Given that Office 365 is being counted as 'Cloud' imagine what Meta could do with some $100/yr SMB service. On the enterprise end, they have some of the very best big data and ML infra and could do well to bundle up extra capacity sell that on a metered basis. If they had started offering managed Presto in 2015 this conversation wouldn't be happening.

Their network infra (IP space, undersea cables, edge pops etc) is also rather vast and I could see a lot of SMB to F500 customers lining up to leverage it if bundled right. If they wanted to they could write a check for CloudFlare, I checked their balance sheet. Meta Cloudflare would be a juggernaut; so powerful that I pray the FTC wouldn't allow it.

Historically Facebook has been allergic to B2B outside of selling ads. Even within it they bought and killed Atlas, effectively handing a monopoly on ad serving to Doubleclick. Now they are warming up to it, offering Workplace, Kustomer, and Oculus for enterprise. I think that the Metaverse could be a novel B2B play and so do they, calling it "The Future of Work".

tl;dr: Meta could win the cloud business because it has the people, cash, differentiated tech, and existing relationships. They could beat AWS/GCP/Azure in many segments of IT spend by packaging their assets together into a novel kind of cloud.

>If they wanted to they could write a check for CloudFlare, I checked their balance sheet. Meta Cloudflare would be a juggernaut; so powerful that I pray the FTC wouldn't allow it.

Why would there be any issue from an FTC standpoint? As far as I can tell, they're in completely separate businesses. I do agree it is a brilliant idea to Microsoft-ize the SMB relationships they already have to sell software services.

I support I feel uncomfortable about it, but maybe such a merger wouldn't raise antitrust flags. CloudFlare has an insane amount centralization. I love their services as a web user, developer, and operator, but WOW do they have a lot of power by nature of their business. I worry about a buyout by a less principled company that could do all manner of wrong with CloudFlare's assets. For example, a Meta Cloudflare could start to delay or block 1.1.1.1 DNS queries to their competition, and do so quietly and selectively. Any service that offers "Protection" ought not be part of a conglomerate.
They don't need to win, they just need to be there as another option. Every business I've worked at has been huge on wanting cloud diversity of some sort, and tons of startups act as middle men on this.

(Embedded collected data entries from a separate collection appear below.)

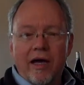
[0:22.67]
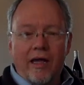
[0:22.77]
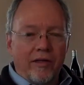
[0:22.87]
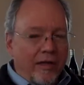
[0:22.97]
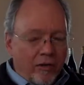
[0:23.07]

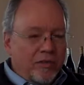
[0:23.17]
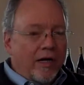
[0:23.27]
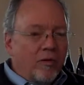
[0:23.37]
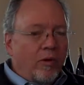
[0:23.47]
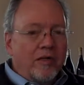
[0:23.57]
And those
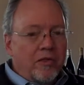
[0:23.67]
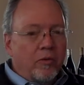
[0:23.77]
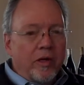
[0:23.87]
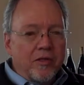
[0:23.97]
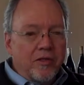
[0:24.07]
kind of wines are
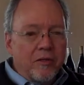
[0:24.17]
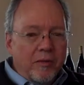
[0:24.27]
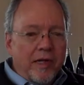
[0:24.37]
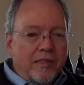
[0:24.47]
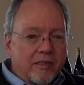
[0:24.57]
great too,
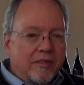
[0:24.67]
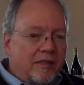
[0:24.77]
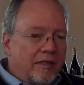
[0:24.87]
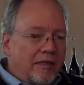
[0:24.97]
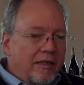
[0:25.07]
but that's
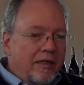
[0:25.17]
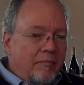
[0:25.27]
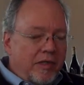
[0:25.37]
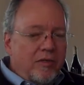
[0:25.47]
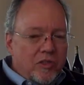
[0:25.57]

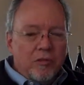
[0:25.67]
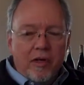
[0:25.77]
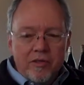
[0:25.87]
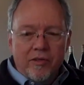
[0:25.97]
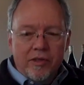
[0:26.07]
Pinot's
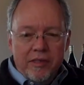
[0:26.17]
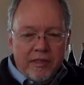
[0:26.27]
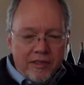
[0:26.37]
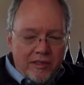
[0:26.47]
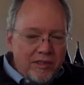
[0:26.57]
specialty
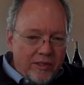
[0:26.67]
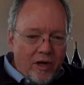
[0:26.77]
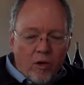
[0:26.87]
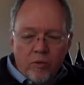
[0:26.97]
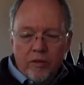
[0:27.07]
is it's the
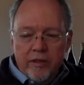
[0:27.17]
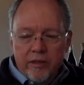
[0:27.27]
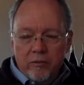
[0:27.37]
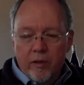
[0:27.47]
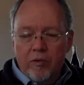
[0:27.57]

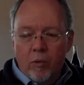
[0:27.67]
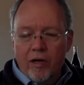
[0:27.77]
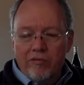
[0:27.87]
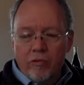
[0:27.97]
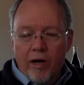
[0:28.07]
only red
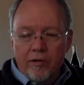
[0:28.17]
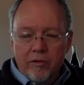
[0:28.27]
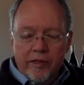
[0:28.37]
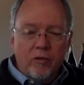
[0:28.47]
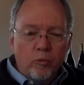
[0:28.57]
wine varietal
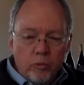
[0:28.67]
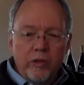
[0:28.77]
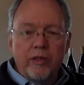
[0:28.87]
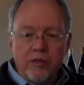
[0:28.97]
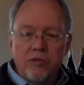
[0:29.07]
that can
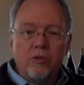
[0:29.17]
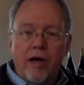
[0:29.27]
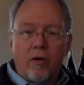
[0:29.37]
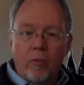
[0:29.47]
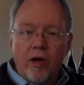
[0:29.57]
really do
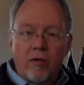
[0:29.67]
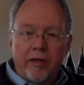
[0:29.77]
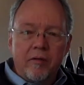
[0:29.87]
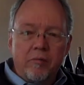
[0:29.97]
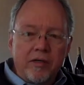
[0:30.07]
that well. It
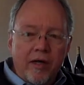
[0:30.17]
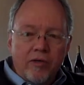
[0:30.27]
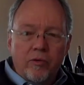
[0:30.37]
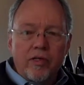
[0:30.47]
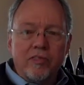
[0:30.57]
can be
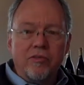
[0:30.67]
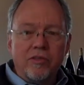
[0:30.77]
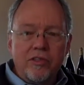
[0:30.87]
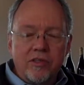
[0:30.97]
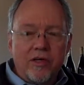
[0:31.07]
that graceful,
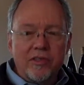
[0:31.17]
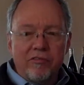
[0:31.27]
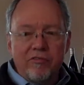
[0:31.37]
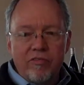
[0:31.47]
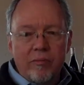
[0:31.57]
seductive,
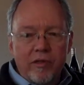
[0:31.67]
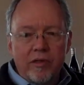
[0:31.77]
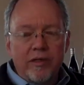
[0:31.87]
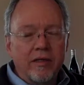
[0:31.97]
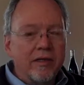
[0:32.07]

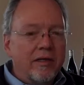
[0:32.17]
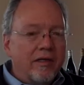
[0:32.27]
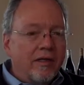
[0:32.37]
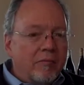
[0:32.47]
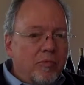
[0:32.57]
feminine,
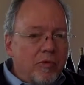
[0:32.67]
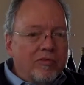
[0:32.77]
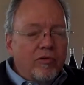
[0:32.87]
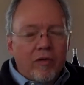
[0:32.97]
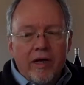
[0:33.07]

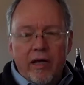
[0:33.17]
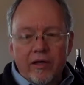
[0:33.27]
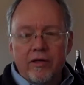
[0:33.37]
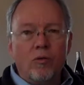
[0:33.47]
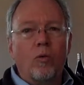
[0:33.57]
beautiful,
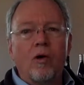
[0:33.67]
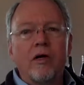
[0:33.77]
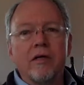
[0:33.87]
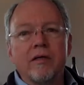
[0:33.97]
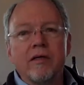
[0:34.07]
elegant wine.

Another of the big boys offering a cloud product would guarantee it would pick up customers and give them another avenue they can plausibly hunt for competitive advantage in.

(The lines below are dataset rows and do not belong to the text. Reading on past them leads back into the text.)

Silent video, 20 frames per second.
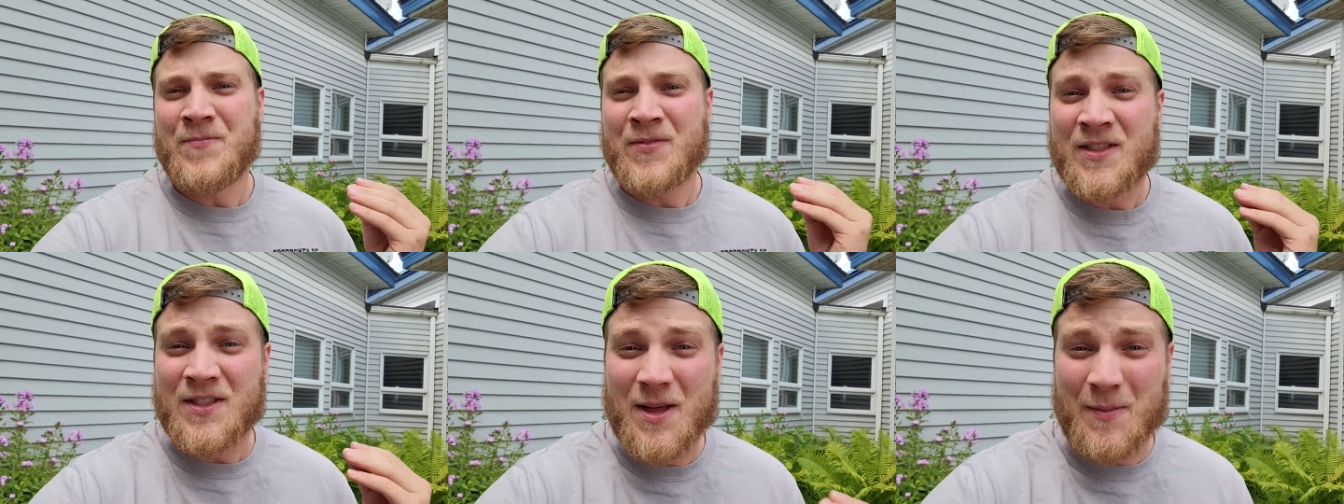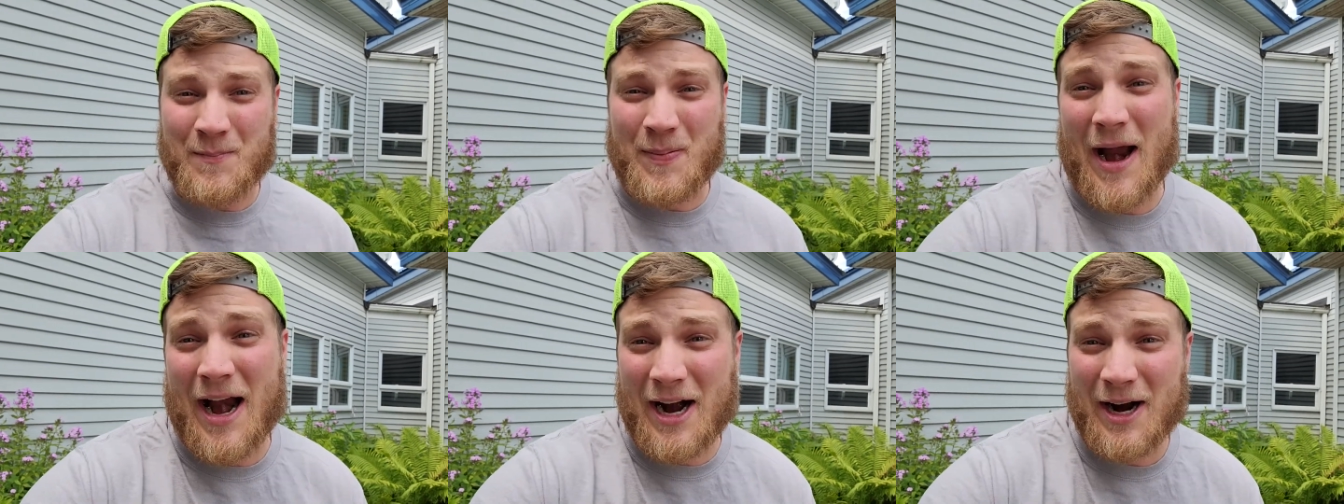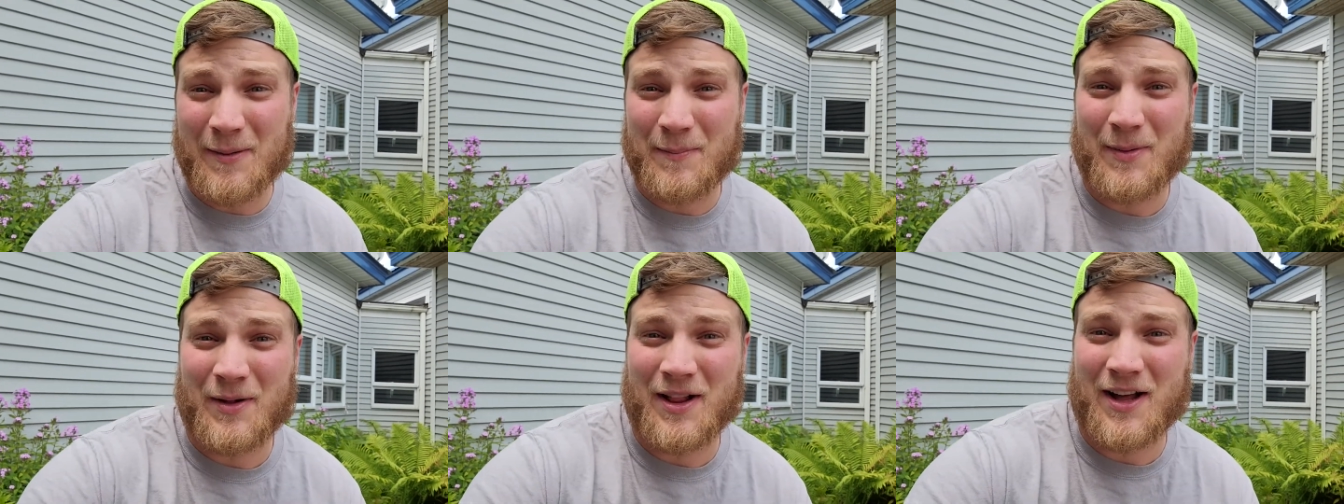the
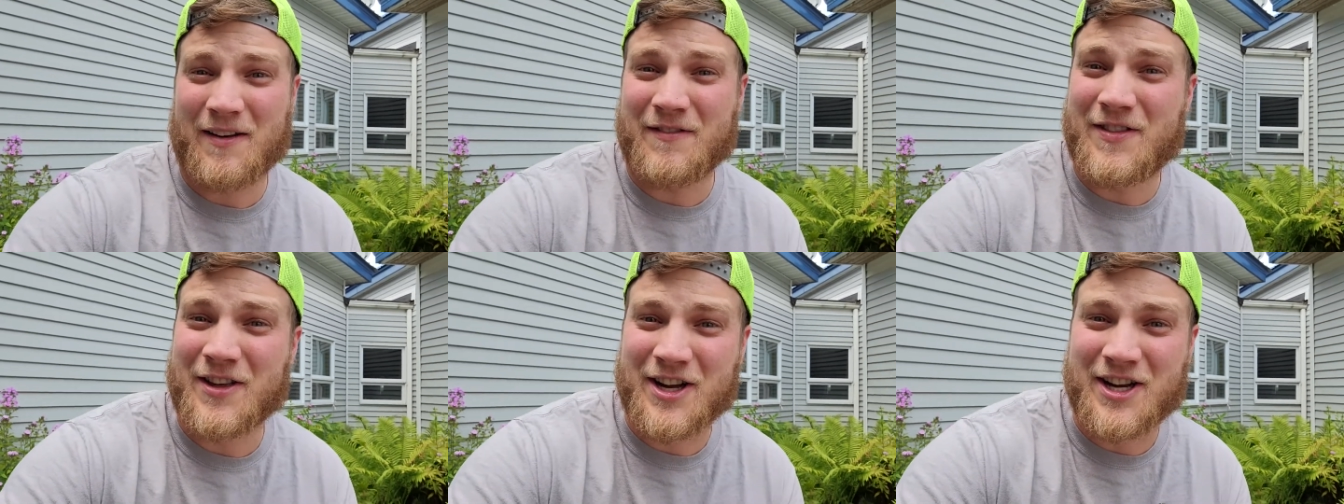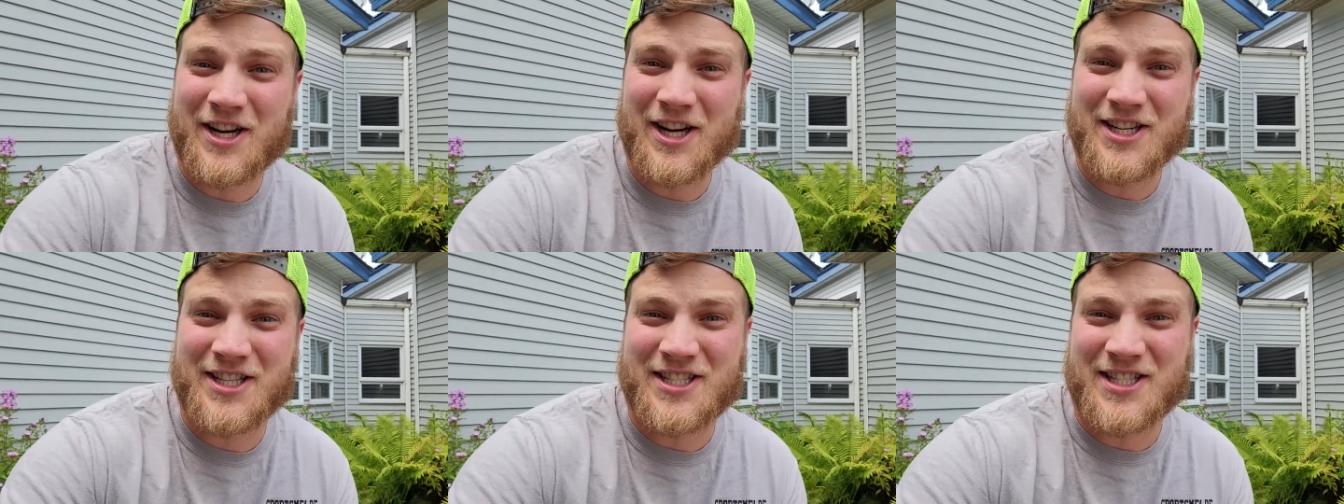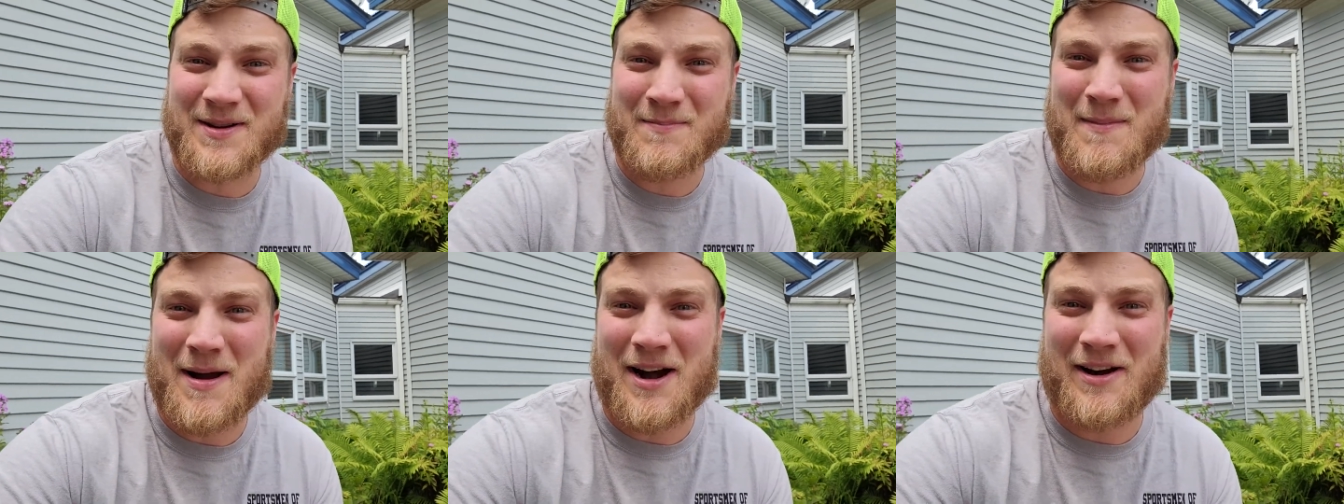parable of the Good
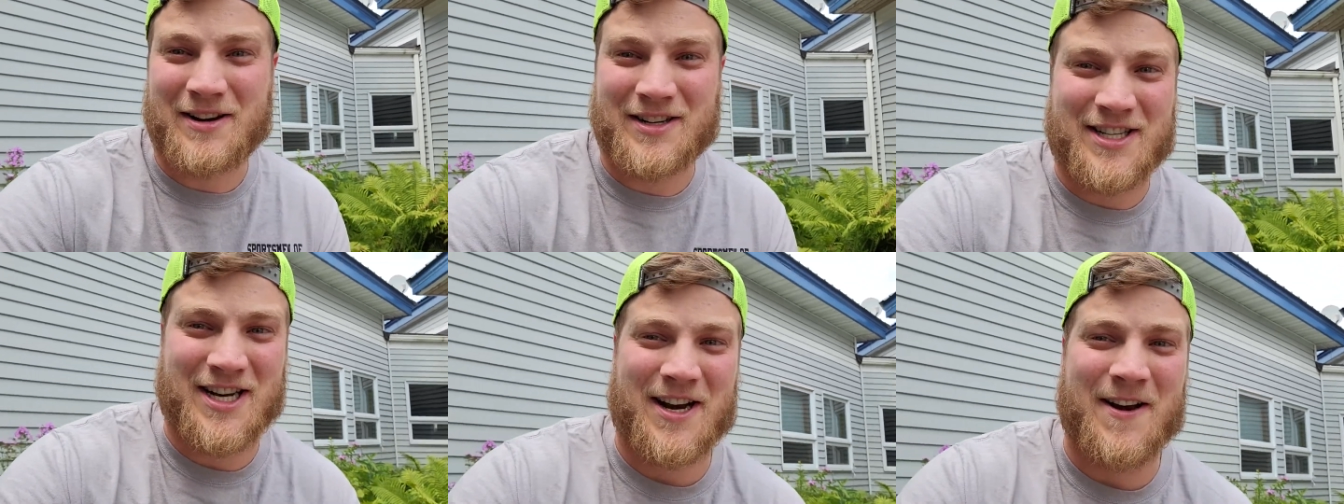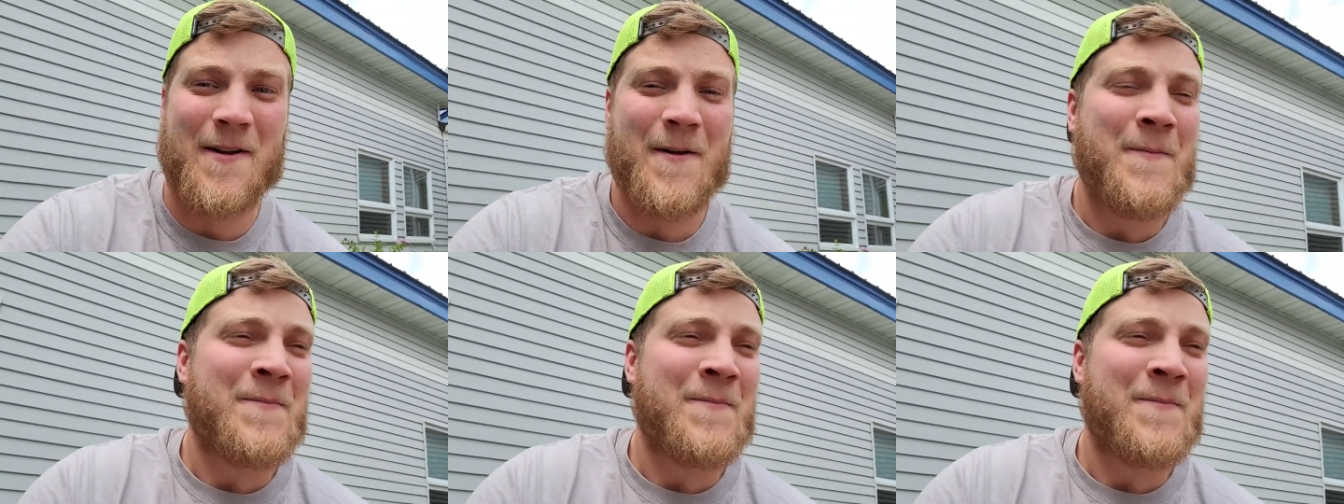Samaritan.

My opinion is that Meta has the best AI/ML infra in the business.
Both TikTok and Google (Tensorflow etc) would beg to differ on that.
They should have never given up on mobile. Burning a few billion a year on an android fork would have had much better returns than trying to go warp speed on VR.
Their payment attempt was stifled by regulators though. I wonder where they would be at if they had launched Diem instead of shutting that down
Screw that, I think the meta verse will pan out. Zucc will rise from the ashes.